"Must Works of Art Reflect Only Marketplace Values?"

Bob Perelman, "Must Works of Art Reflect Only Marketplace Values?"

(The Philadelphia Inquirer, Sunday, February 5, 1995)

Government by irritation: It's one of the dominant political modes of our day. Taking their cue from talk-show hosts, politicians try to topple their opponents by unleashing discontent. These days, the National Endowment for the Arts serves as a handy source of annoyance if not outrage: A few well-publicized examples of troublesome art have, over the last few years, been able to furnish a great supply of instant political energy.

It's not easy to argue against such energy. The value of art is not always instantly apparent - and at the same time the difficulties art brings with it are much more likely to be perceived at a glance. The latest remarks by senators that the NEA be abolished unless it supports "family values" show how true this is.

Rather than arguing for art that is familiar, obedient and at best ornamental, I think art is valuable to the community precisely because it's not perfectly predictable or obedient.

That doesn't mean that unruly art is automatically wonderful. Art is one of the testing grounds between individuals and the community. The point is that it's an opportunity for judgment: Members of the community need to make up their minds about it. That's one of the basic values of art. It can't be approached dogmatically.

If the NEA budget is considered in terms of the $1.5 trillion federal budget, it's hardly a big deal, amounting to a relatively piddling $167 million, a fraction of a percent. The military spends more on marching bands.

To eliminate the NEA would save each American exactly 65 cents a year - the cost of a can of soda. Here in Philadelphia, dance, poetry, the visual arts and theater would all suffer; the gamut of organizations affected would range from the Institute for Contemporary Art to the Please Touch Museum, from the Philadelphia Orchestra to the Settlement Music School.
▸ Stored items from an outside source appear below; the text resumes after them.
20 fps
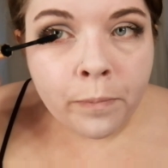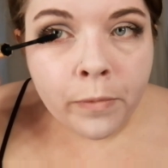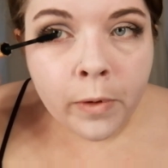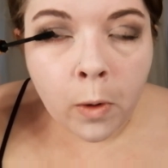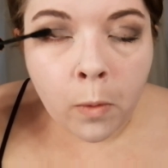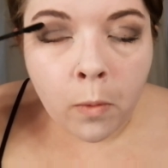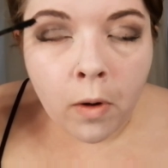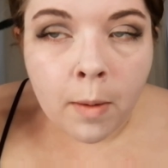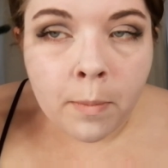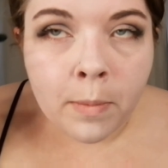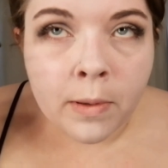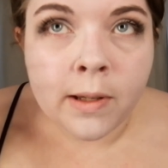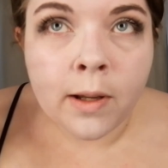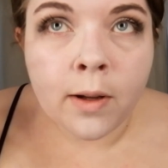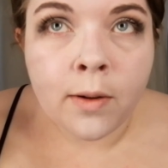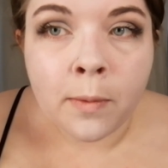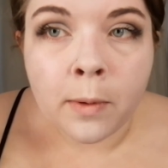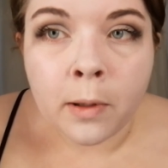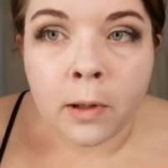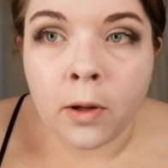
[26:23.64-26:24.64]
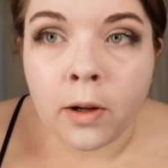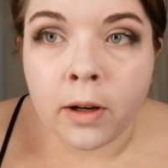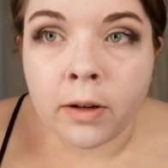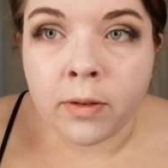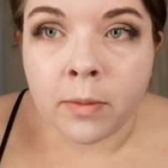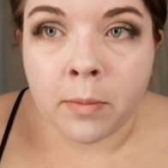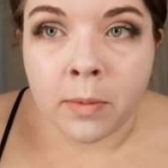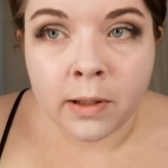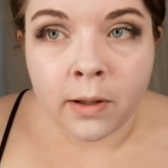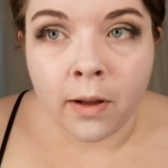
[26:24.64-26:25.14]
what, but Soap and Glory
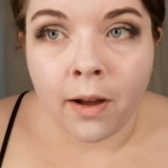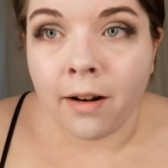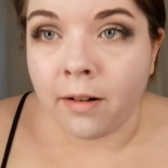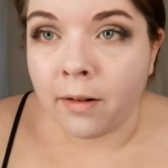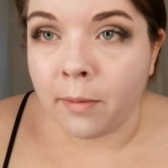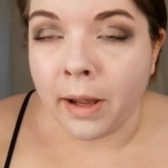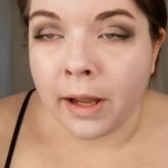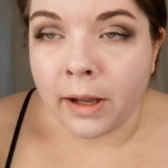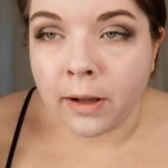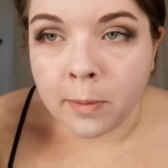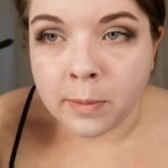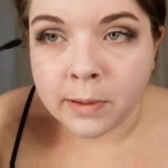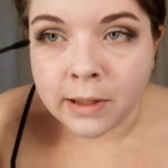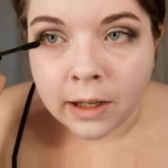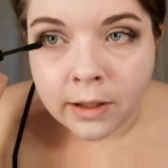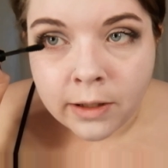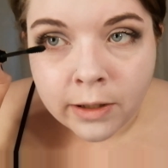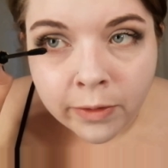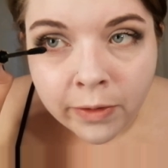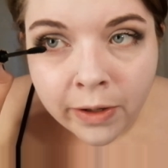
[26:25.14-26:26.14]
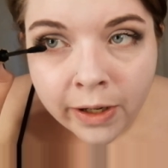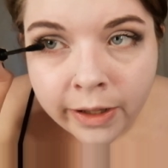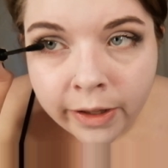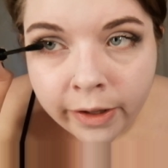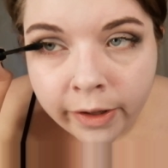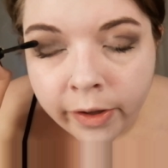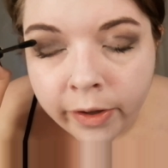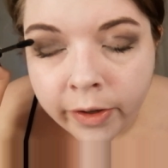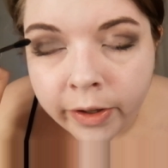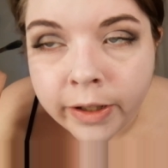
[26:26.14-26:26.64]
for mascara and makeup is actually
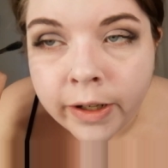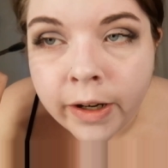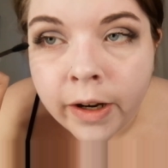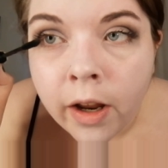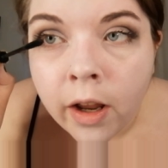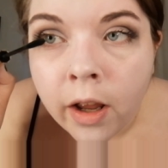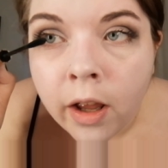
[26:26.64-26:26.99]
really good.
The bigger, more established concerns would take a hit, but would probably survive. Some of the smaller organizations might have to close. Those who are out of sympathy with the arts might think that's fine: If a theater company needs a handout to survive there's something wrong with it. But to consider the arts in such a framework is an unfair oversimplification.

For one thing, business itself is not treated in such a sink-or-swim way. Government subsidies are an integral part of many industries, from farming to sports franchises. One of the better reasons for such subsidies is that they shield enterprises from momentary reverses. If farmers couldn't survive a single bad season, it would ultimately make for a weak social fabric. With the arts, the time frame is often more stretched out. It can easily take decades for general taste to approve of development in art.

The last hundred years are full of examples. In France painters such as Claude Monet and Henri Matisse were ridiculed by the majority of their contemporaries and there was a riot at the premier of Igor Stravinsky's "Rite of Spring." Of course, paintings by Monet and Matisse are now among the most valuable objects on the planet; and 30 years after it had driven listeners into a frenzy of disgust, Stravinski's music was used by Disney as the soundtrack to the dinosaur section of Fantasia.

These are examples of successes. But its not always the case that today's innovative art becomes tomorrow's classic. A 1920s symphony by George Antheil that used airplane engines has not yet become a cultural treasure (nor is it likely to). That's important. It raises the point to say "Fine, innovate, be creative, but only if you turn out to be Monet. No duds or wild excesses, please."

But why should the government have to underwrite art? Didn't Monet work on his own?

There are a couple of answers to this. For one thing, a significant part of NEA money goes to community groups, often helping get art to places it doesn't normally reach: smaller towns, rural areas, schools that don't have the resources for art programs. And for the government to cut all arts funding would mean that it recognizes no values other than the marketplace.

Under the reign of purely economic motives, there is no way anyone would want to produce something unless it could be sold immediately.

Imagine a society in which every cultural product had to turn a profit instantly. If you want to get a sense of how claustrophobic this can be, consider how commercial television is dominated by spinoffs and imitations.

Given how informative, exciting and revealing the arts can be, what an important antidote they are to instant opinion polls, and how essential they already are to different parts of the community, I think they're worth 65 cents a year. The money is not wasted: People in the arts are appreciative of the little support they get and work hard whether or not they get it.

By their very nature, the arts speak to the individual's judgment at the same time as they offer possibilities for building communities. They're perfect training for the independence and possible sense of connection that we need to live in a democracy.

Maybe 65 cents is a bit low. Why not make it $1.30?